The organics, approximately 40 varieties at present, are merchandised alongside their conventional counterparts. This works particularly well with the long-time philosophy at Kowalski's that says, "If it isn't the best of the best, we're not going to offer it."
Here's an example: "We have only organic pluots [a hybrid plum and apricot] out there right now, no conventional ones. That's because the organics were nice this week, but the conventional ones weren't," Mauren said.
Conversely, that same week, this Kowalski's was not offering any organic grapes because those available weren't up to par, Mauren added.
"It's a quality issue. It's just an example of how we look at the whole arena of produce to find the best. Whatever it is, it has to come up to our standards."
Kowalski's integrated its organics with its conventional produce several years ago with good results, Mauren said.
"Back in the past when we first decided to give organics a go, we did what a lot of people did and put in a separate organic section. But we've since decided that it's best to integrate. I've seen too many stores that had an organic section in the back of the department where it pretty much was forgotten. It becomes an organic ghetto. Not exciting, and it draws only organic customers."

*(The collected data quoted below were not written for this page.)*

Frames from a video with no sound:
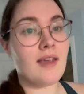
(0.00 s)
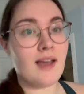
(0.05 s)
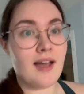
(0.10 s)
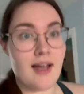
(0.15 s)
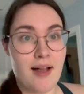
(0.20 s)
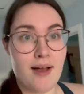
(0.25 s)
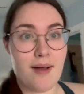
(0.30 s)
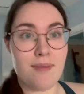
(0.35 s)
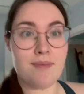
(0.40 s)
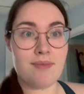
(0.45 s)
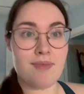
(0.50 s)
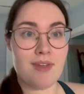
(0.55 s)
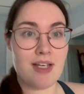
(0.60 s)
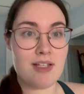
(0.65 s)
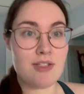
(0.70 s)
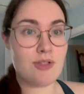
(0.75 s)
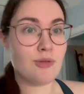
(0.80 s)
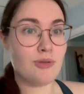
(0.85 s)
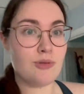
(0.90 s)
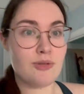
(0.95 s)

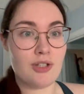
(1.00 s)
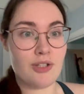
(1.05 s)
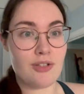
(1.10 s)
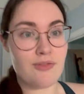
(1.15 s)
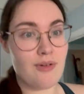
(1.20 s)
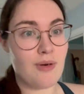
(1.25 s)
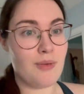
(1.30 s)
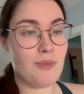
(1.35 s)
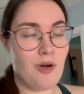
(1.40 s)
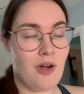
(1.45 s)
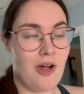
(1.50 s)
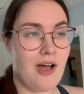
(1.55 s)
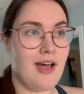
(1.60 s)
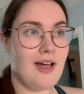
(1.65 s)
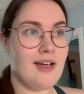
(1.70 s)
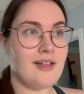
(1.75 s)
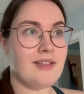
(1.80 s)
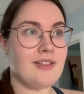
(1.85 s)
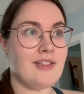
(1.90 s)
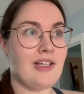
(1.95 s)
That's all just from
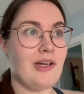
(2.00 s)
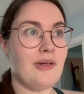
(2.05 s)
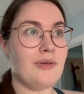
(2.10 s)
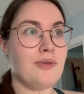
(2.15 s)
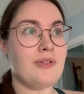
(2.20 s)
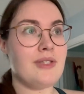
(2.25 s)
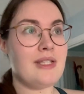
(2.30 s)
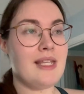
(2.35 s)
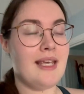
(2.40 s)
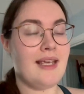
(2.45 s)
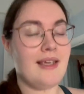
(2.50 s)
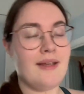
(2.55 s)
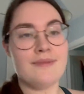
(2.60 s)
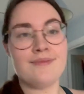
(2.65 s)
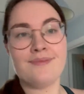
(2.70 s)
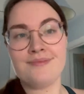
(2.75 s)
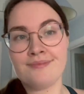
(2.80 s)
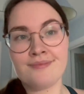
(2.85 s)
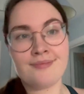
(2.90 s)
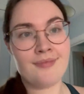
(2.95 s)
work, so we'll see
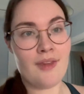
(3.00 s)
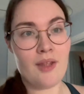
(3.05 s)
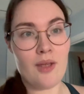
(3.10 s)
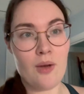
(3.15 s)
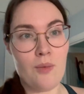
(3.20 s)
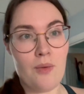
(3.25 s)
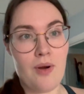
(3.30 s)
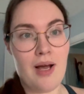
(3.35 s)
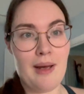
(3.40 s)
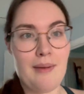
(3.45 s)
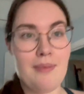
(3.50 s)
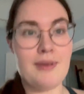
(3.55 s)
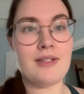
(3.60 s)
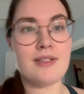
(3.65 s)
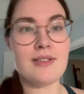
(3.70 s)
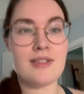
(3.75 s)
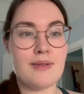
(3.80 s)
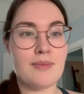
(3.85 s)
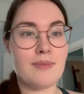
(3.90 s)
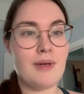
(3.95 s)
what
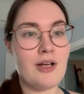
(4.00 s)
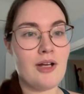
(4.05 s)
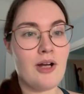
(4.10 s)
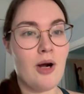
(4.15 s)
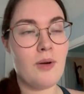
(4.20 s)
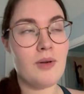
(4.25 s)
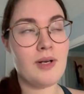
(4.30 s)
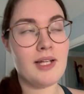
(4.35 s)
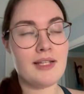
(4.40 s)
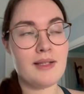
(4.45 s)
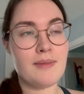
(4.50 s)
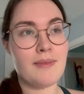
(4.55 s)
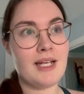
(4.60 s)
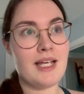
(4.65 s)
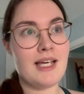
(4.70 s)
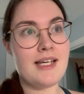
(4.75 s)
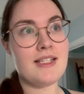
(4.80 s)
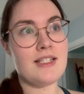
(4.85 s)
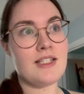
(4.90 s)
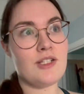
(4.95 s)
happens. My goal at the
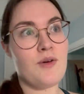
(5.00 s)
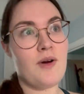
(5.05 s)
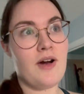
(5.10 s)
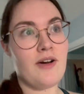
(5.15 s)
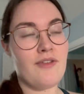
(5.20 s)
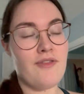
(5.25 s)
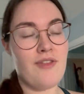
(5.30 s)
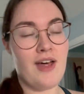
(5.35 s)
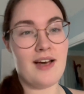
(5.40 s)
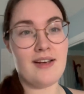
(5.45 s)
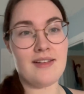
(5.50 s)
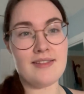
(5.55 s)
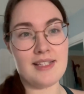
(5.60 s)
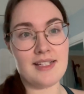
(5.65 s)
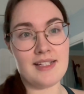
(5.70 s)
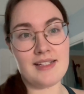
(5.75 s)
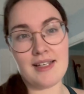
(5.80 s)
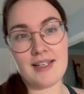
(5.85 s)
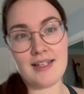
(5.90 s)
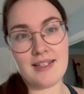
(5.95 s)
minute is
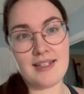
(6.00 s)
12,000 a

By contrast, integrating the products can cultivate new customers for the category, Mauren said.
"I think it often happens that a conventional shopper who may not be drawn to an organic section, will end up buying the organic version of the product when he sees it beside the conventional product."

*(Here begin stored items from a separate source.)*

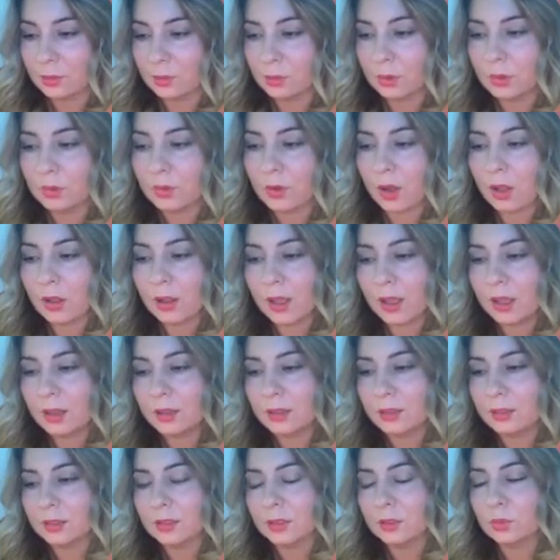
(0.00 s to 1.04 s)
We've all had
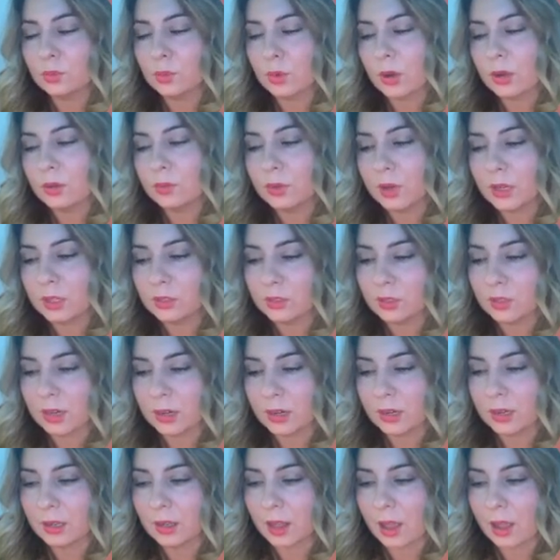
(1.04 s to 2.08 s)
at least one
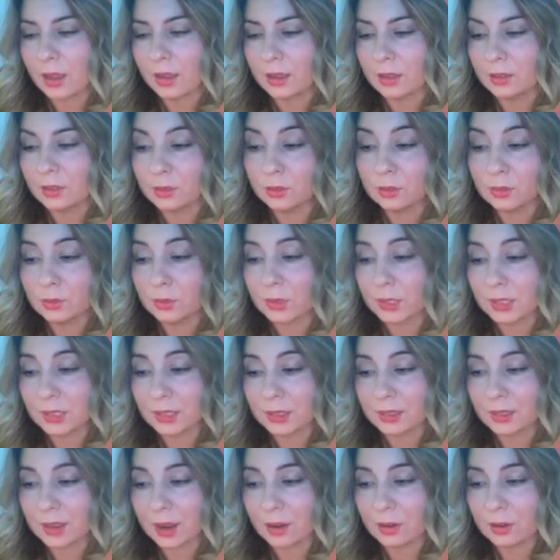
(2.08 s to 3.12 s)
veterinary client who's been
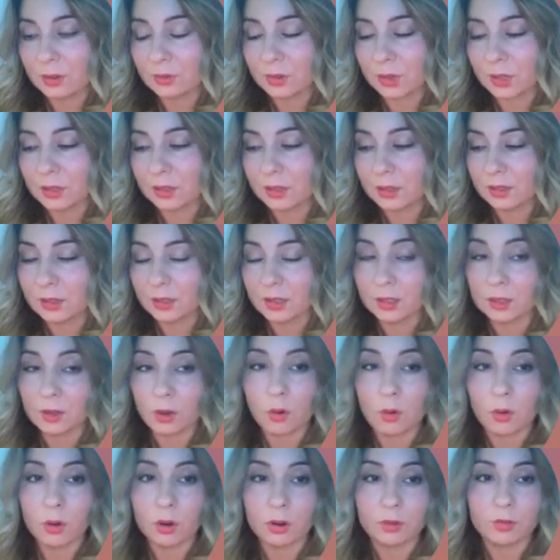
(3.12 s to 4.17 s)
kicked out of our clinic
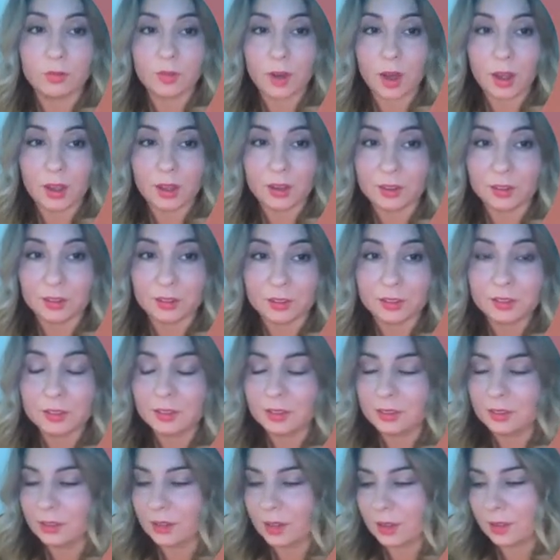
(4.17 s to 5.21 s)
or fired,
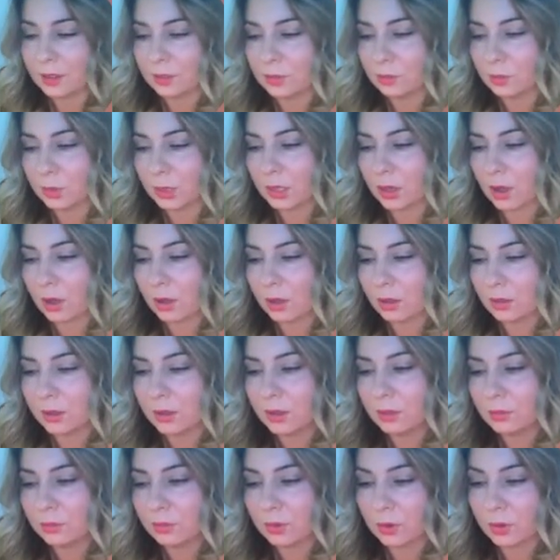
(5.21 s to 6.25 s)
as we call
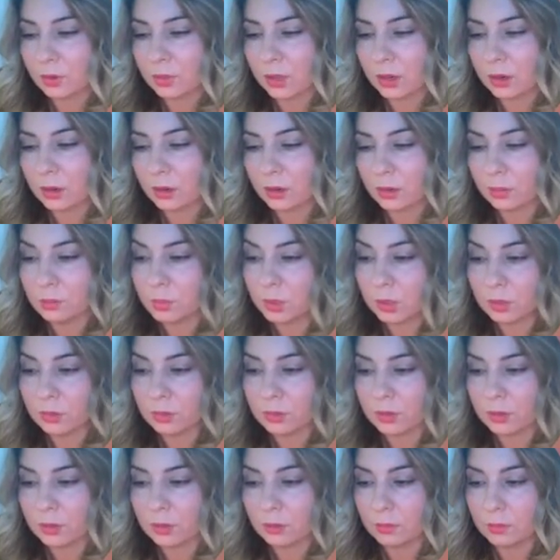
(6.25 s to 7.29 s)
it, for their
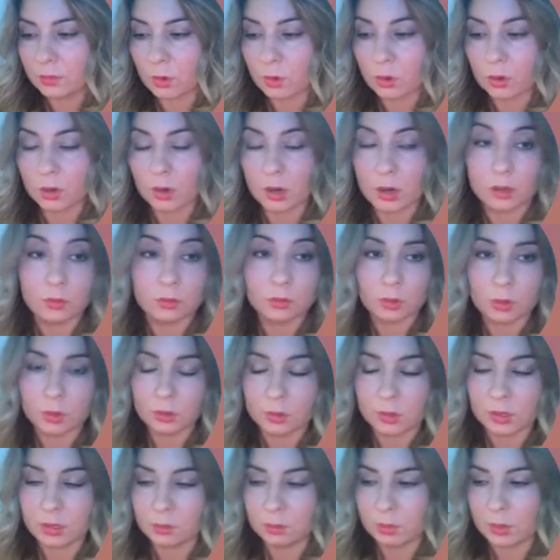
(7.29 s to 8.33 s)
abusive or
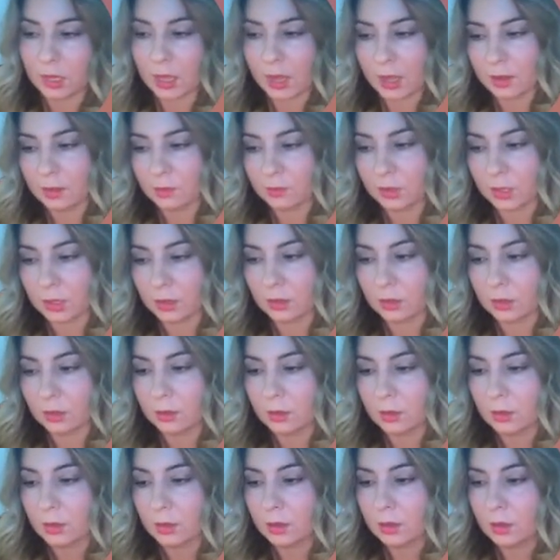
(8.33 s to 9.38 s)
unruly behavior,
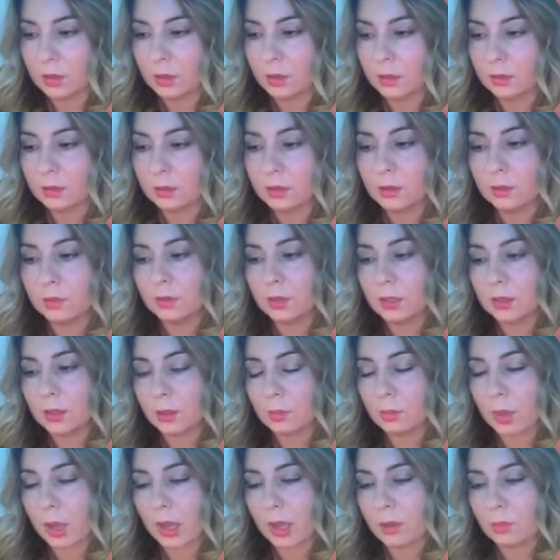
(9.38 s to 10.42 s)
leaving the
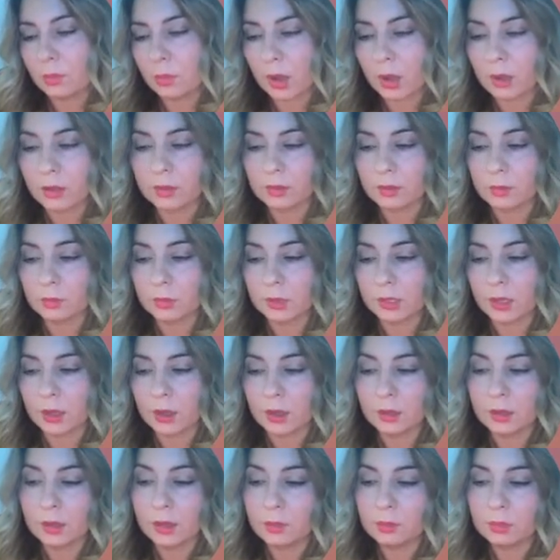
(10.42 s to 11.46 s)
pet possibly
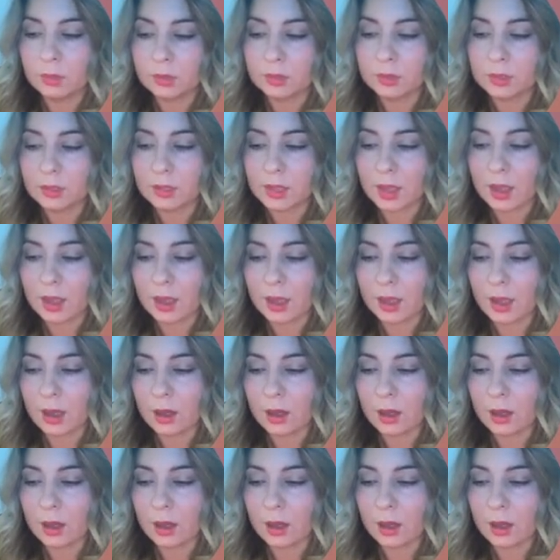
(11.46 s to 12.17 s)
unable to get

Sales of organics at Kowalski's have steadily increased over the last five years, Mauren said. Some of it may be due to integrating the products with their conventional counterparts because that got good customer acceptance, he said.

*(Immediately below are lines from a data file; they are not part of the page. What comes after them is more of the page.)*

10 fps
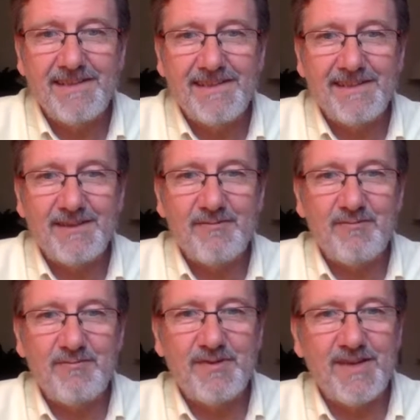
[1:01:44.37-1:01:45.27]
Yeah,
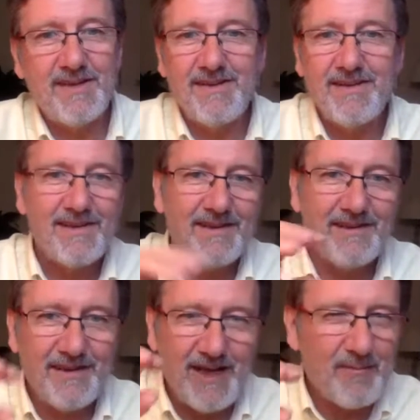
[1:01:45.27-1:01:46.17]
but then,
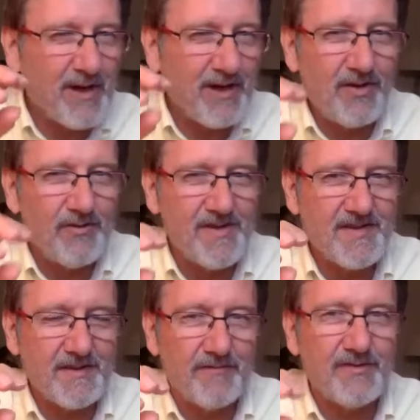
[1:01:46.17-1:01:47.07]
am I curious
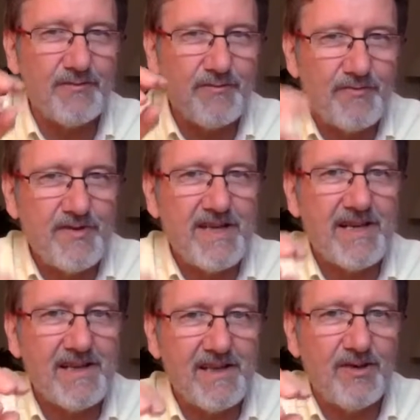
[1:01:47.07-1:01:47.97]
enough to
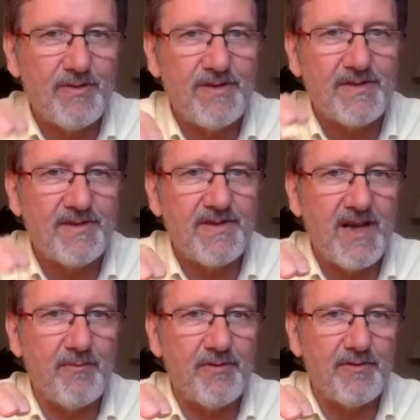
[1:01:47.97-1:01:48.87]
really go into the
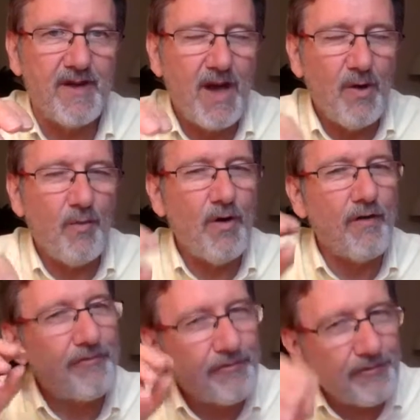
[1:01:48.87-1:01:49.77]
depth of what
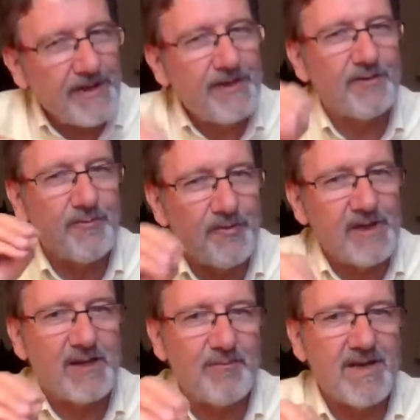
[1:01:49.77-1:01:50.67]
freedom
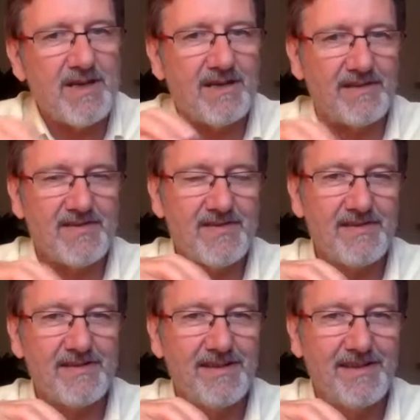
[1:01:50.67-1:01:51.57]
really means?
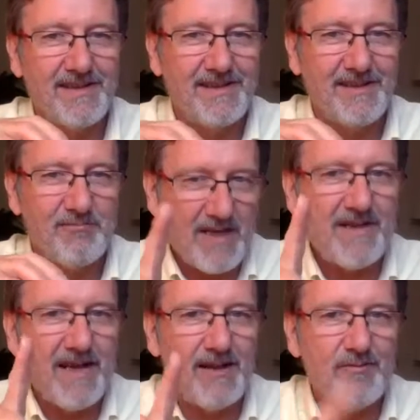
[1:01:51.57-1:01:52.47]

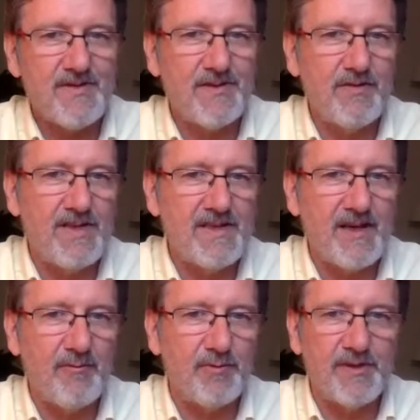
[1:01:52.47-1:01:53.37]
Mandela was a good
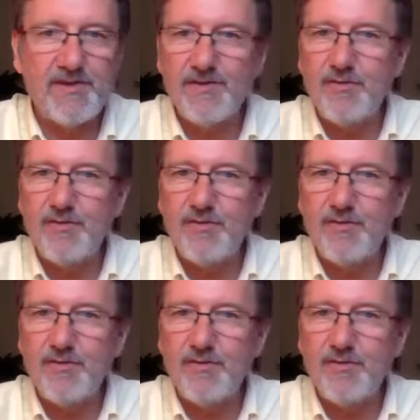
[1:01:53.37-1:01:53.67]
example. He took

"But there is also just more awareness and there are more good organic products out there. The organic industry is growing and we're just following that wave."
Today's trends and the changing lifestyles of busy people figure into the way everything is presented at the new 48,000-square-foot store that opened last month.
"One of the big things is that produce -- our showcase department -- is situated in the center of the store with the [grocery] aisles running at right angles to it, instead of them going from front to back like they do in other stores. You can get into produce and out of it in a number of different ways," Mauren said.
Bob Kowalski, director of marketing and public relations, agreed, noting the total layout of the store makes for easy shopping.
"We didn't want to force customers into a pattern. We want them to shop the way they want to shop. If they want to run in and grab some coffee from Starbucks and something from produce or deli and get out quickly, that's fine. They'll come back later to do their grocery shopping," Kowalski said.
He and Mauren emphasized that the new store is different in design and concept from the three other Kowalski's Markets or the Cub store the family also owns. Since it's the first of the company's stores to be built from the ground up, the owners could design it for flexibility and to accommodate all the merchandising elements they deemed important.
It reflects the evolution of a company that has steadily increased its emphasis on perishables, Mauren said.
"The owners Jim and Mary Anne Kowalski get credit for dramatic innovations in design here. Produce takes up the center of the store, and the rest of the fresh departments run around the perimeter. That way we have exciting departments everywhere. [With this layout], we feel we've spread out the excitement perishables departments can bring to a store."
A food court replete with Starbucks and express versions of two locally popular restaurants is part of the newness. So is a spa center and a mezzanine overlooking the produce department that's the site for classes on subjects ranging from Beautiful Desserts 101 to Reading the Energy of Stones.
"We're calling the whole concept at the new store 'The Next Level.' We want to be the community gathering place. We want people to keep coming back," said Kowalski.